What to do = The expected response is the entire set of entries, copied exactly.

Stored items:
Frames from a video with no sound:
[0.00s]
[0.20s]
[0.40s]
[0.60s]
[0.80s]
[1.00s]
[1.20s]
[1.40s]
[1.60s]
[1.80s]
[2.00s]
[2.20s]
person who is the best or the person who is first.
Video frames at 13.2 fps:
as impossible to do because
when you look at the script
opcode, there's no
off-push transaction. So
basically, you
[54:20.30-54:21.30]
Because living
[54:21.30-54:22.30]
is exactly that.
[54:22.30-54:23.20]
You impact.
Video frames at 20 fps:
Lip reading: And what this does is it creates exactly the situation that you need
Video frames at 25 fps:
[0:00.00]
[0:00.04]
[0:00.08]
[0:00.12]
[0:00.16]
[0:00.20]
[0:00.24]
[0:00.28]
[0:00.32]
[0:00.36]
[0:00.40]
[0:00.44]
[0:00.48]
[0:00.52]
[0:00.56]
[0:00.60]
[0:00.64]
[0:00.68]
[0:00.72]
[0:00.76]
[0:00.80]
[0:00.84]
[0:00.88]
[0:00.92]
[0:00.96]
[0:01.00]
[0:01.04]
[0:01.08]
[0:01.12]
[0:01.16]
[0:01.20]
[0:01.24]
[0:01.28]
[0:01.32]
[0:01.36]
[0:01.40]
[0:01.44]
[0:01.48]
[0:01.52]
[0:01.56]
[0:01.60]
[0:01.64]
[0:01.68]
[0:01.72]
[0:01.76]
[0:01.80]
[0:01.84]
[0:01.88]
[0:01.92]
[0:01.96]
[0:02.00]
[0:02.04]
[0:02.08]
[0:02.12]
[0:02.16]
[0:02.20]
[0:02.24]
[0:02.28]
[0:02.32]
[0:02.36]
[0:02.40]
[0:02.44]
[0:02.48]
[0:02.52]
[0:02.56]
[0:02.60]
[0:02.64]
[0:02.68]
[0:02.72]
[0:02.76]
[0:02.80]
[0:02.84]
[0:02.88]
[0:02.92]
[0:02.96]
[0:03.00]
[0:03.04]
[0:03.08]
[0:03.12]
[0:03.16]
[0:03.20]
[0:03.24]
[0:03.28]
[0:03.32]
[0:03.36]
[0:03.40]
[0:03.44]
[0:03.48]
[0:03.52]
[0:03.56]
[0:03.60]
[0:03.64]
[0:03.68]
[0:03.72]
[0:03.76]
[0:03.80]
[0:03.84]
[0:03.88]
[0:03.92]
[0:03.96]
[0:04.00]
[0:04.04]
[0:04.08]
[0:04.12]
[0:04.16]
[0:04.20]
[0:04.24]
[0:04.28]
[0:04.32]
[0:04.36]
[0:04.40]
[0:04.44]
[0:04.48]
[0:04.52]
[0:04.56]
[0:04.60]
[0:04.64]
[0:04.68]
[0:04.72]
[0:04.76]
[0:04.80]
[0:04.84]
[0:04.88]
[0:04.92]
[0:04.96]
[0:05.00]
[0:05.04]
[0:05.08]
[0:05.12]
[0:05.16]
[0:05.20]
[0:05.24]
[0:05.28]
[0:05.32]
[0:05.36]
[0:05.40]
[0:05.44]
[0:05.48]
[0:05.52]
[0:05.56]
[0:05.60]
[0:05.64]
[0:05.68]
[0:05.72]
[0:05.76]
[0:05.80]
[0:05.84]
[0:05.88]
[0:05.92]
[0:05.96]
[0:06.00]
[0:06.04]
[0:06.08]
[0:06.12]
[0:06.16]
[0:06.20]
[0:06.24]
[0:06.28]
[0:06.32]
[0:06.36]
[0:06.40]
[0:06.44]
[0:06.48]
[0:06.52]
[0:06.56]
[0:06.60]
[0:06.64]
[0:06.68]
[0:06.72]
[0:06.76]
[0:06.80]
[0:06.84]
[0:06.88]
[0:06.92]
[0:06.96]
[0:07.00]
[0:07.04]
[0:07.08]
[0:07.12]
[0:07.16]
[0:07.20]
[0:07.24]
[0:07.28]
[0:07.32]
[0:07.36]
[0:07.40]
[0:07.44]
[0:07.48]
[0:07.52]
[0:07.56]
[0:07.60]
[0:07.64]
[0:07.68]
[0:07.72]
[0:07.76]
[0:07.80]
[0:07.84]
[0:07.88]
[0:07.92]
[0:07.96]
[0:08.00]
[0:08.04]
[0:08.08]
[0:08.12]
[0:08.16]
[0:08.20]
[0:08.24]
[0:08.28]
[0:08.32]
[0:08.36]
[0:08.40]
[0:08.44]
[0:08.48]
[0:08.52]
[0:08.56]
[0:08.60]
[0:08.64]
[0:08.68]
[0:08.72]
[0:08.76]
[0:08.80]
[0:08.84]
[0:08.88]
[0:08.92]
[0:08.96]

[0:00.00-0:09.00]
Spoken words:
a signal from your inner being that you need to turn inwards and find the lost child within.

Expected output =
Frames from a video with no sound:
[0.00s]
[0.20s]
[0.40s]
[0.60s]
[0.80s]
[1.00s]
[1.20s]
[1.40s]
[1.60s]
[1.80s]
[2.00s]
[2.20s]
person who is the best or the person who is first.
Video frames at 13.2 fps:
as impossible to do because
when you look at the script
opcode, there's no
off-push transaction. So
basically, you
[54:20.30-54:21.30]
Because living
[54:21.30-54:22.30]
is exactly that.
[54:22.30-54:23.20]
You impact.
Video frames at 20 fps:
Lip reading: And what this does is it creates exactly the situation that you need
Video frames at 25 fps:
[0:00.00]
[0:00.04]
[0:00.08]
[0:00.12]
[0:00.16]
[0:00.20]
[0:00.24]
[0:00.28]
[0:00.32]
[0:00.36]
[0:00.40]
[0:00.44]
[0:00.48]
[0:00.52]
[0:00.56]
[0:00.60]
[0:00.64]
[0:00.68]
[0:00.72]
[0:00.76]
[0:00.80]
[0:00.84]
[0:00.88]
[0:00.92]
[0:00.96]
[0:01.00]
[0:01.04]
[0:01.08]
[0:01.12]
[0:01.16]
[0:01.20]
[0:01.24]
[0:01.28]
[0:01.32]
[0:01.36]
[0:01.40]
[0:01.44]
[0:01.48]
[0:01.52]
[0:01.56]
[0:01.60]
[0:01.64]
[0:01.68]
[0:01.72]
[0:01.76]
[0:01.80]
[0:01.84]
[0:01.88]
[0:01.92]
[0:01.96]
[0:02.00]
[0:02.04]
[0:02.08]
[0:02.12]
[0:02.16]
[0:02.20]
[0:02.24]
[0:02.28]
[0:02.32]
[0:02.36]
[0:02.40]
[0:02.44]
[0:02.48]
[0:02.52]
[0:02.56]
[0:02.60]
[0:02.64]
[0:02.68]
[0:02.72]
[0:02.76]
[0:02.80]
[0:02.84]
[0:02.88]
[0:02.92]
[0:02.96]
[0:03.00]
[0:03.04]
[0:03.08]
[0:03.12]
[0:03.16]
[0:03.20]
[0:03.24]
[0:03.28]
[0:03.32]
[0:03.36]
[0:03.40]
[0:03.44]
[0:03.48]
[0:03.52]
[0:03.56]
[0:03.60]
[0:03.64]
[0:03.68]
[0:03.72]
[0:03.76]
[0:03.80]
[0:03.84]
[0:03.88]
[0:03.92]
[0:03.96]
[0:04.00]
[0:04.04]
[0:04.08]
[0:04.12]
[0:04.16]
[0:04.20]
[0:04.24]
[0:04.28]
[0:04.32]
[0:04.36]
[0:04.40]
[0:04.44]
[0:04.48]
[0:04.52]
[0:04.56]
[0:04.60]
[0:04.64]
[0:04.68]
[0:04.72]
[0:04.76]
[0:04.80]
[0:04.84]
[0:04.88]
[0:04.92]
[0:04.96]
[0:05.00]
[0:05.04]
[0:05.08]
[0:05.12]
[0:05.16]
[0:05.20]
[0:05.24]
[0:05.28]
[0:05.32]
[0:05.36]
[0:05.40]
[0:05.44]
[0:05.48]
[0:05.52]
[0:05.56]
[0:05.60]
[0:05.64]
[0:05.68]
[0:05.72]
[0:05.76]
[0:05.80]
[0:05.84]
[0:05.88]
[0:05.92]
[0:05.96]
[0:06.00]
[0:06.04]
[0:06.08]
[0:06.12]
[0:06.16]
[0:06.20]
[0:06.24]
[0:06.28]
[0:06.32]
[0:06.36]
[0:06.40]
[0:06.44]
[0:06.48]
[0:06.52]
[0:06.56]
[0:06.60]
[0:06.64]
[0:06.68]
[0:06.72]
[0:06.76]
[0:06.80]
[0:06.84]
[0:06.88]
[0:06.92]
[0:06.96]
[0:07.00]
[0:07.04]
[0:07.08]
[0:07.12]
[0:07.16]
[0:07.20]
[0:07.24]
[0:07.28]
[0:07.32]
[0:07.36]
[0:07.40]
[0:07.44]
[0:07.48]
[0:07.52]
[0:07.56]
[0:07.60]
[0:07.64]
[0:07.68]
[0:07.72]
[0:07.76]
[0:07.80]
[0:07.84]
[0:07.88]
[0:07.92]
[0:07.96]
[0:08.00]
[0:08.04]
[0:08.08]
[0:08.12]
[0:08.16]
[0:08.20]
[0:08.24]
[0:08.28]
[0:08.32]
[0:08.36]
[0:08.40]
[0:08.44]
[0:08.48]
[0:08.52]
[0:08.56]
[0:08.60]
[0:08.64]
[0:08.68]
[0:08.72]
[0:08.76]
[0:08.80]
[0:08.84]
[0:08.88]
[0:08.92]
[0:08.96]

[0:00.00-0:09.00]
Spoken words:
a signal from your inner being that you need to turn inwards and find the lost child within.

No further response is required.